An important gene deletion in up to one of every four cases of glioblastoma, the most common adult brain cancer has been discovered by scineists.
This deletion contributes to tumor development, promotes resistance to therapy and considerably worsens a patient's survival prospects, according to researchers at the Stanford University School of Medicine.
The deletion of the gene, known as NFKBIA, triggers biochemical processes similar to those resulting from a better-known aberration common in glioblastomas: alteration of the epidermal growth factor receptor, or EGFR.
Aberrant EGF receptors continuously send out biochemical signals that direct cells to proliferate, igniting tumor development.
The investigators analyzed several hundred tumor samples collected from glioblastoma patients treated at several institutions between 1989 and 2009, and found NFKBIA deletions in a surprisingly high proportion, 25 percent, of the samples.
They also confirmed earlier findings about EGFR, identifying aberrations in that gene in about one-third of these samples. Interestingly, there were only a handful of instances where both gene aberrations occurred in the same sample.

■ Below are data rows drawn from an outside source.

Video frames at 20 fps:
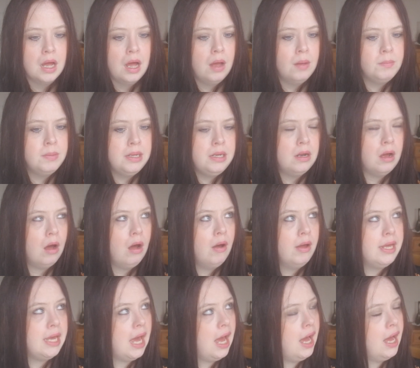I mean,
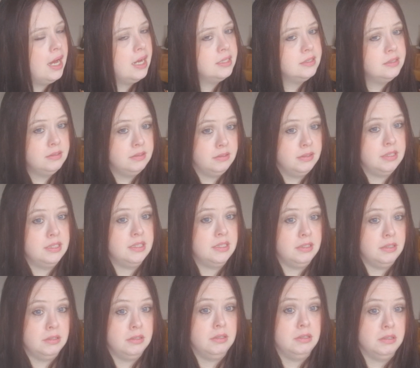I had this
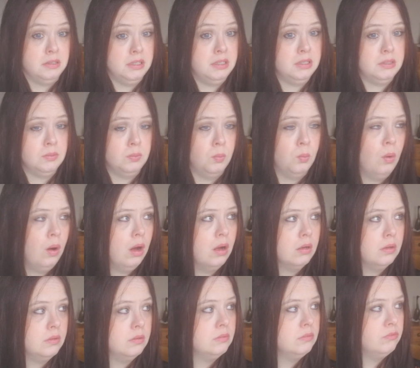
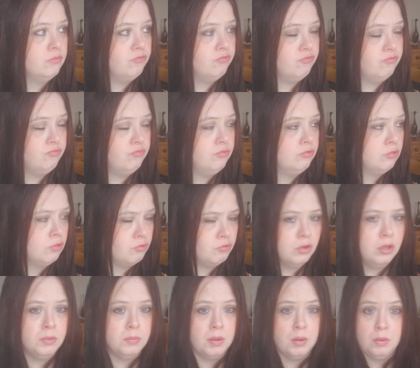one
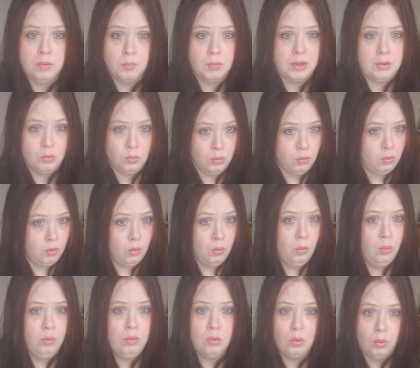rumour. It went
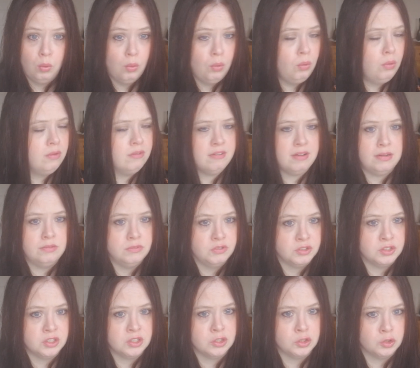all around
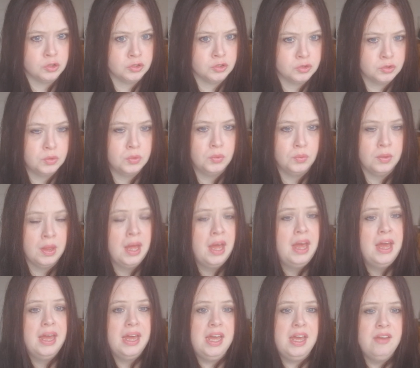school.
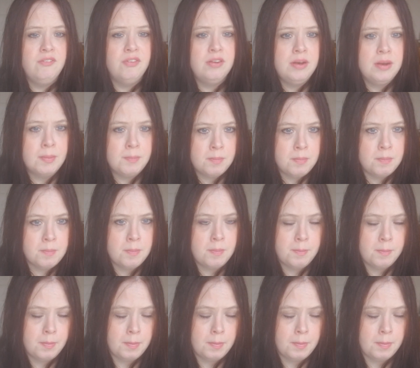Even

Thus, the two defects taken together accounted for a majority of all glioblastomas examined.
Moreover, the authors learned, patients with either the NFKBIA or EGFR abnormality had a significantly shorter survival, despite maximal therapy, than the remaining patients whose tumors bore neither genetic defect.
The defects on NFKBIA and EGFR have a similar effect on an important molecule called NF-kappa-B, a "transcription factor" found in all cells, but they do this by different mechanisms.
The finding appeared online Dec. 22 in the New England Journal of Medicine.